- Developer: Crate Entertainment
- Publisher: Crate Entertainment
- Engine: Unity
- Platform: Microsoft Windows
- Release: October 23, 2025
- Genres: City-building, survival
- Mode: Single-player ;

= Farthest Frontier =

Video Game

Farthest Frontier is a city-building game developed and published by Crate Entertainment. Released in Early access for Microsoft Windows on August 9, 2022, it tasks players with establishing, expanding, and defending a settlement in a remote wilderness.

== Gameplay ==
Farthest Frontier is a city-building and survival management simulator. Players begin with a small group of settlers and must gather raw materials, construct shelters, and establish stable food sources to survive environmental conditions.

The game features a granular farming system. Players must manage soil fertility, crop rotation, rock removal, and weed control to maintain crop yields. The economic system includes a multi-tiered production chain featuring craftable items and dozens of building types.

Players manage villager logistics by assigning professions such as farming, foraging, mining, and manufacturing. The simulation includes historical disease mechanics; players must secure clean water supplies, provide varied diets, and build medical facilities to prevent outbreaks of cholera, scurvy, dysentery, and bubonic plague. Combat mechanics require players to build walls, towers, and barracks to defend the settlement against waves of raiders and wildlife.

== Development ==
Farthest Frontier was developed by Crate Entertainment, an independent studio known for the 2016 action role-playing game Grim Dawn. The game represents a genre pivot for the studio. Crate Entertainment announced the game in early 2021 and released it into early access on Steam on August 9, 2022. Following three years of updates, the game exited early access with its 1.0 update on October 23, 2025.

== Reception ==
During its development and upon release, Farthest Frontier received positive coverage from gaming publications.
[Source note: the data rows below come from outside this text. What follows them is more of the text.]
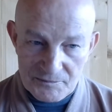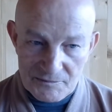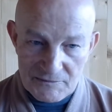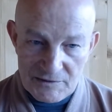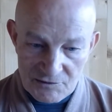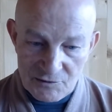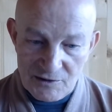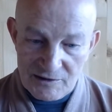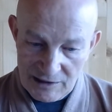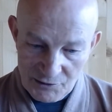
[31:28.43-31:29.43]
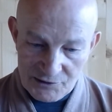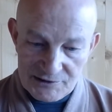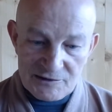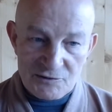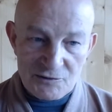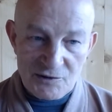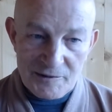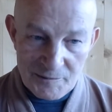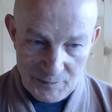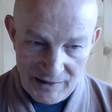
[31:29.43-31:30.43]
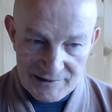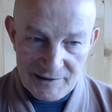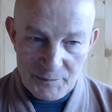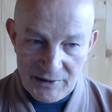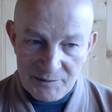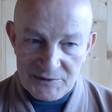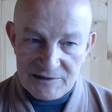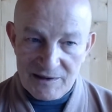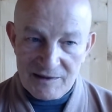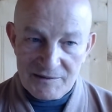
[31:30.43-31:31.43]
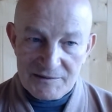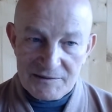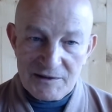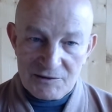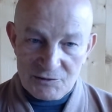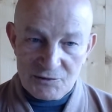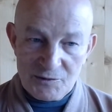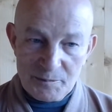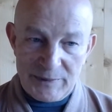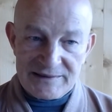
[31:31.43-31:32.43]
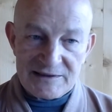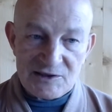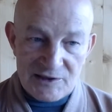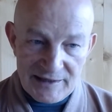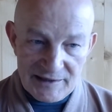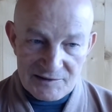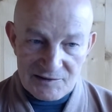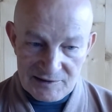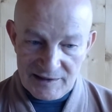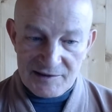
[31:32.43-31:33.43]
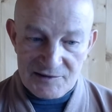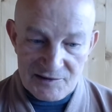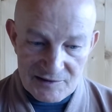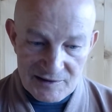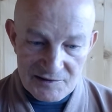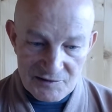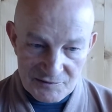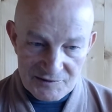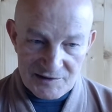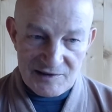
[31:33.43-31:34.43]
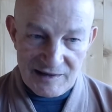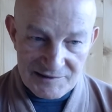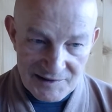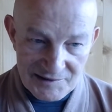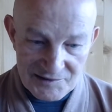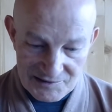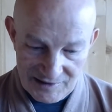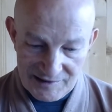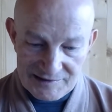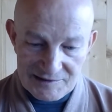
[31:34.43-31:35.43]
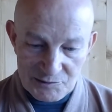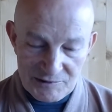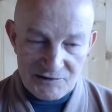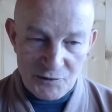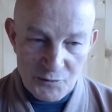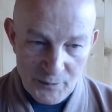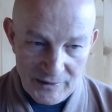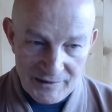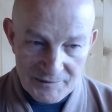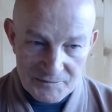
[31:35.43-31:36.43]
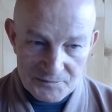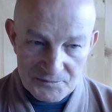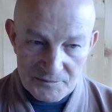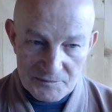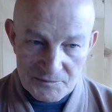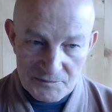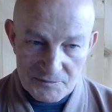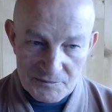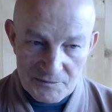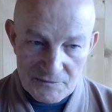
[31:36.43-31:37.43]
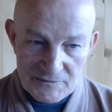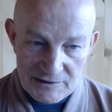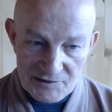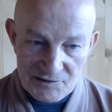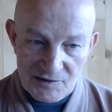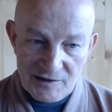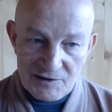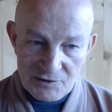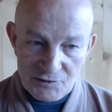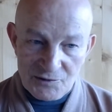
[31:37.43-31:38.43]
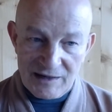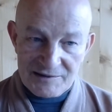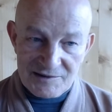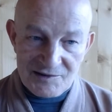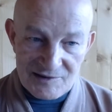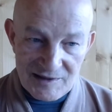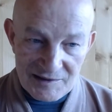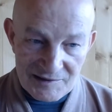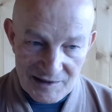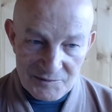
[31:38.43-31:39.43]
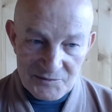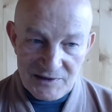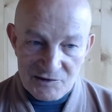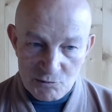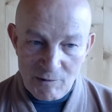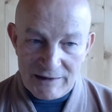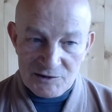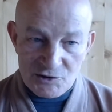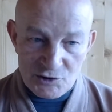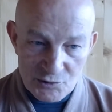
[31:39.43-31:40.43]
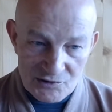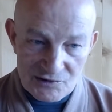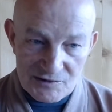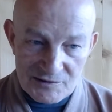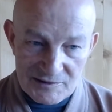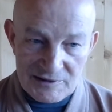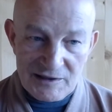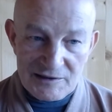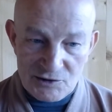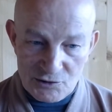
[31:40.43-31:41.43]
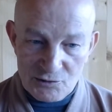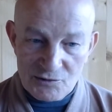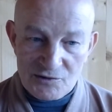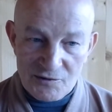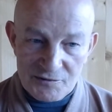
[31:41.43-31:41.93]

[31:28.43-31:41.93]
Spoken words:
So, according to Pragya Paramita, to penetrate the existence of the skandhas, starting with Rupa, is to understand them as one truth, the truth of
Rock Paper Shotgun highlighted the game's agricultural simulation, describing the multi-year crop rotation and soil management requirements as an "unexpected joy," though noting that the late-game town management lacked the immediate appeal of the early survival stages. PC Gamer similarly commended the complex production chains and intricate crop rotation mechanics, calling them highly satisfying despite a sluggish early game pace while waiting for town expansions. Eurogamer praised the organic and difficult nature of the initial settlement building, noting that it captured the most appealing elements of the city-builder genre. IGN commended the title's historical survival aspects and realistic food preservation mechanics, but pointed out early performance optimization issues and minor economic quirks.

The game sold over 1.2 million copies by the time of its 1.0 launch in late 2025.